Each entry below is to be written out exactly, and the pictures are to be left out.

_Extracted records_:
◇ ◇ ◇ ◇ ◇ ◇ ◇
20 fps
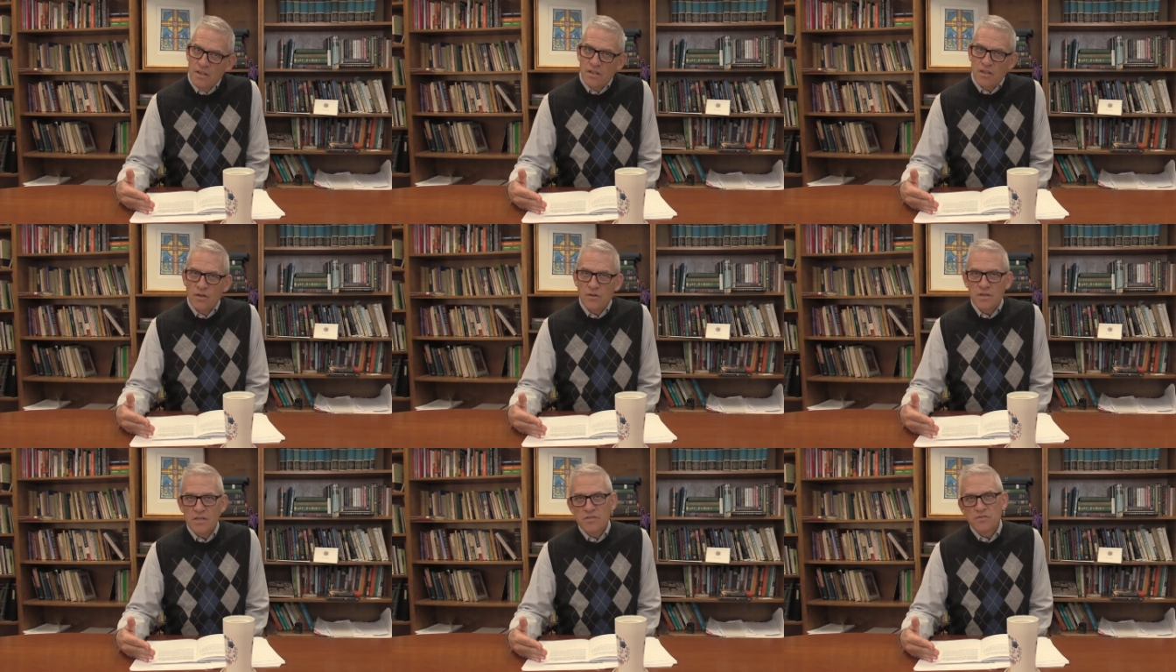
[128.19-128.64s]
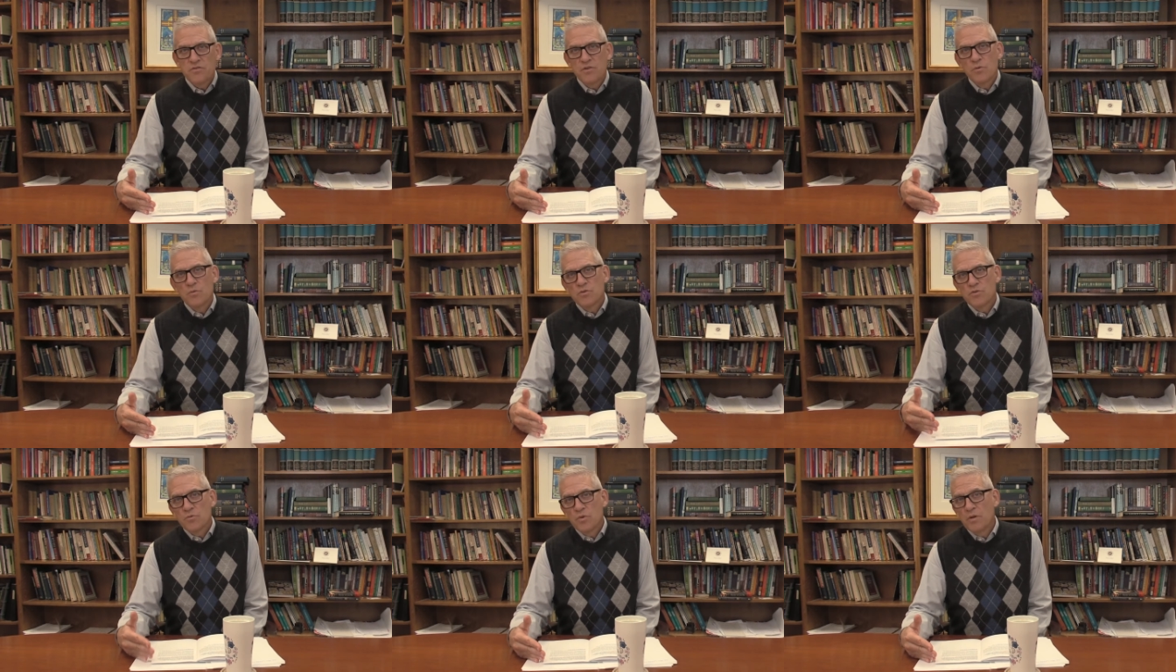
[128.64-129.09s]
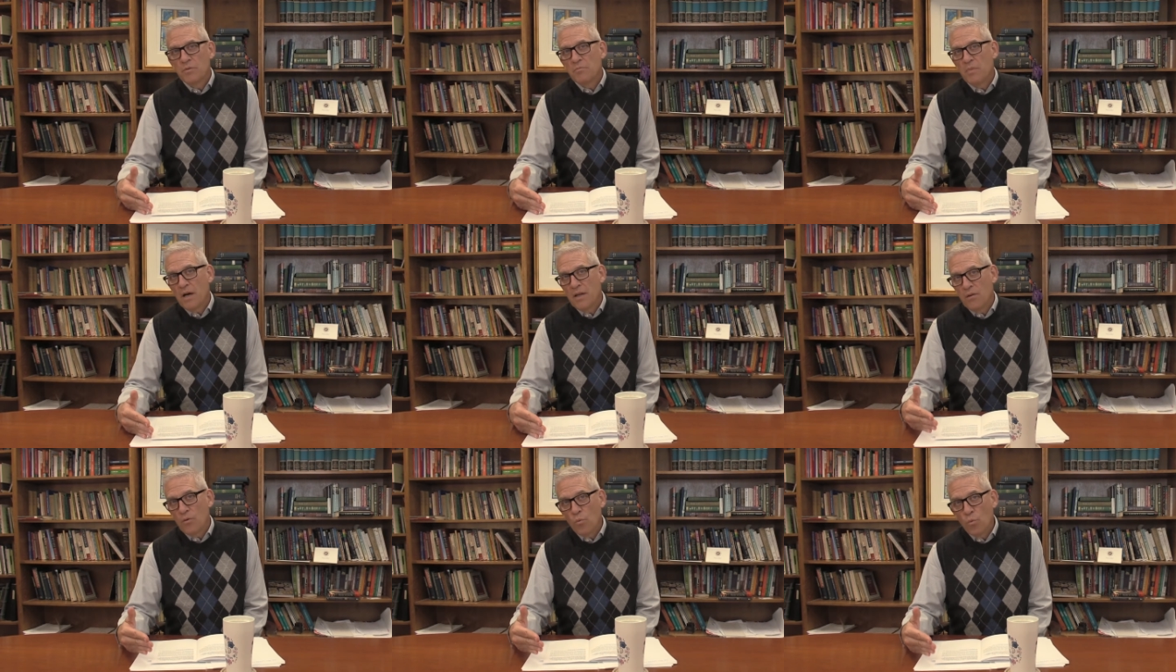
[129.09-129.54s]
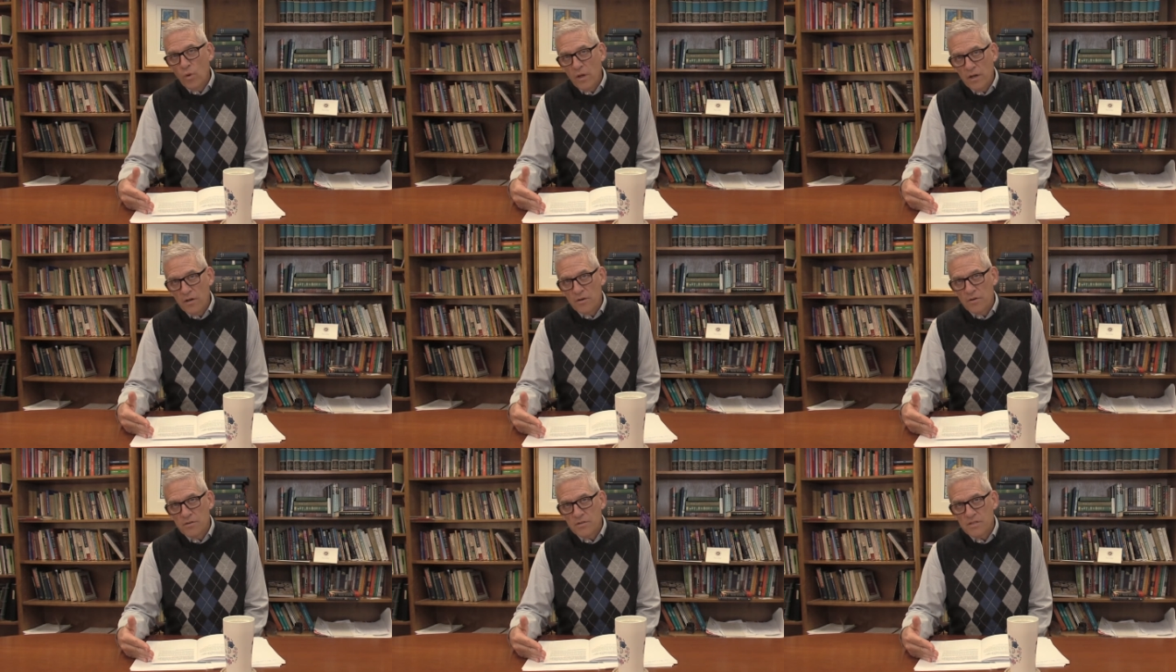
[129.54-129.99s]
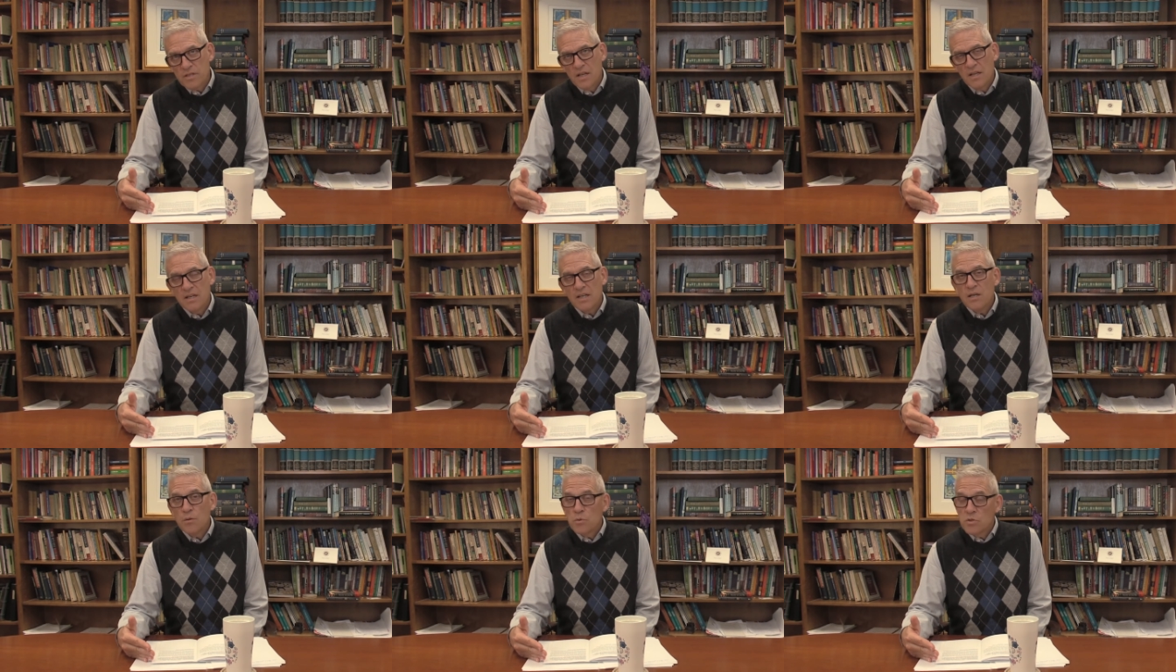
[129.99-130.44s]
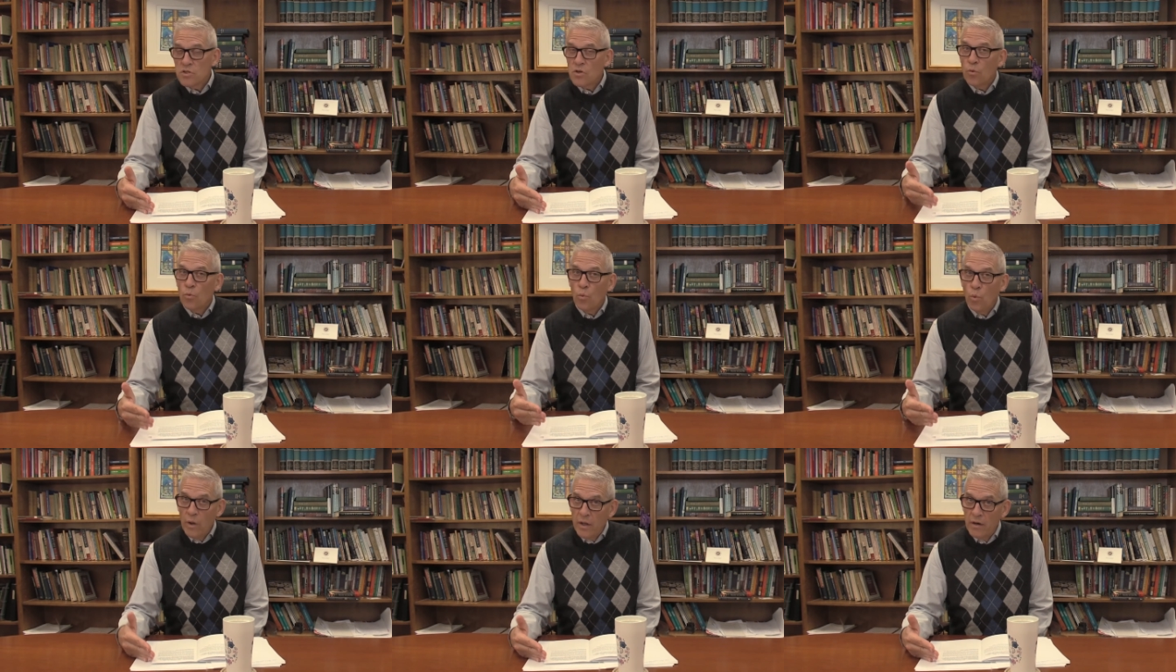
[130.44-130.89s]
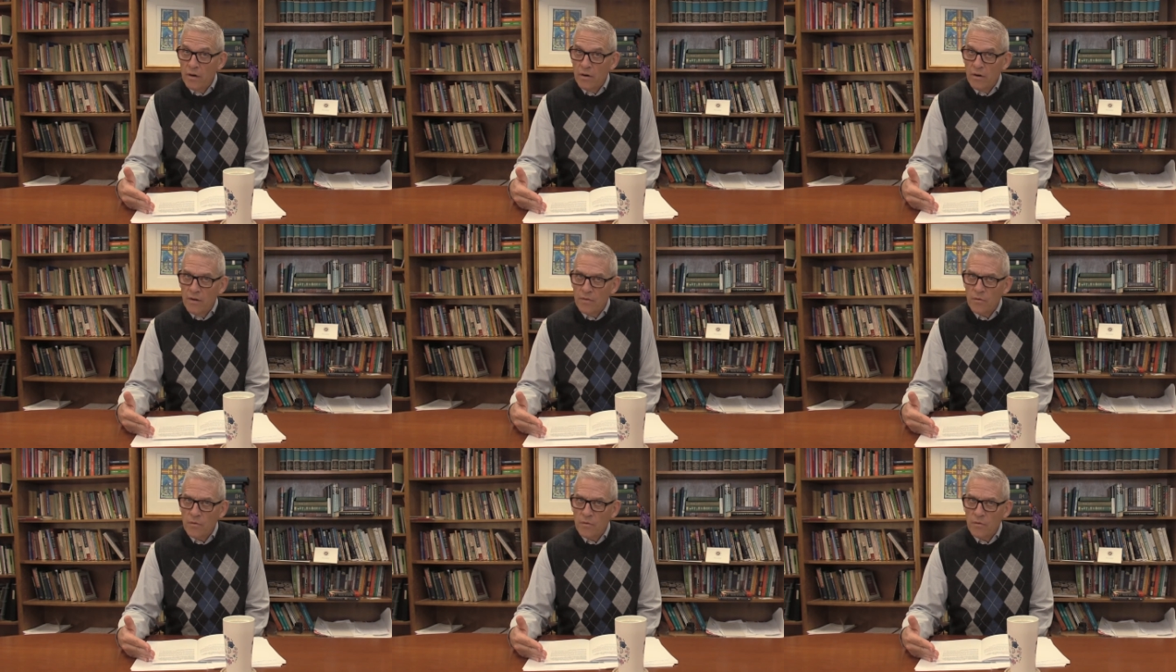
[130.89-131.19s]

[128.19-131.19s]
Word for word: You know, history was written by the winners, and he was a winner,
◇ ◇ ◇ ◇ ◇ ◇ ◇
_EXERCISE RESULT_:
20 fps
[128.19-128.64s]
[128.64-129.09s]
[129.09-129.54s]
[129.54-129.99s]
[129.99-130.44s]
[130.44-130.89s]
[130.89-131.19s]

[128.19-131.19s]
Word for word: You know, history was written by the winners, and he was a winner,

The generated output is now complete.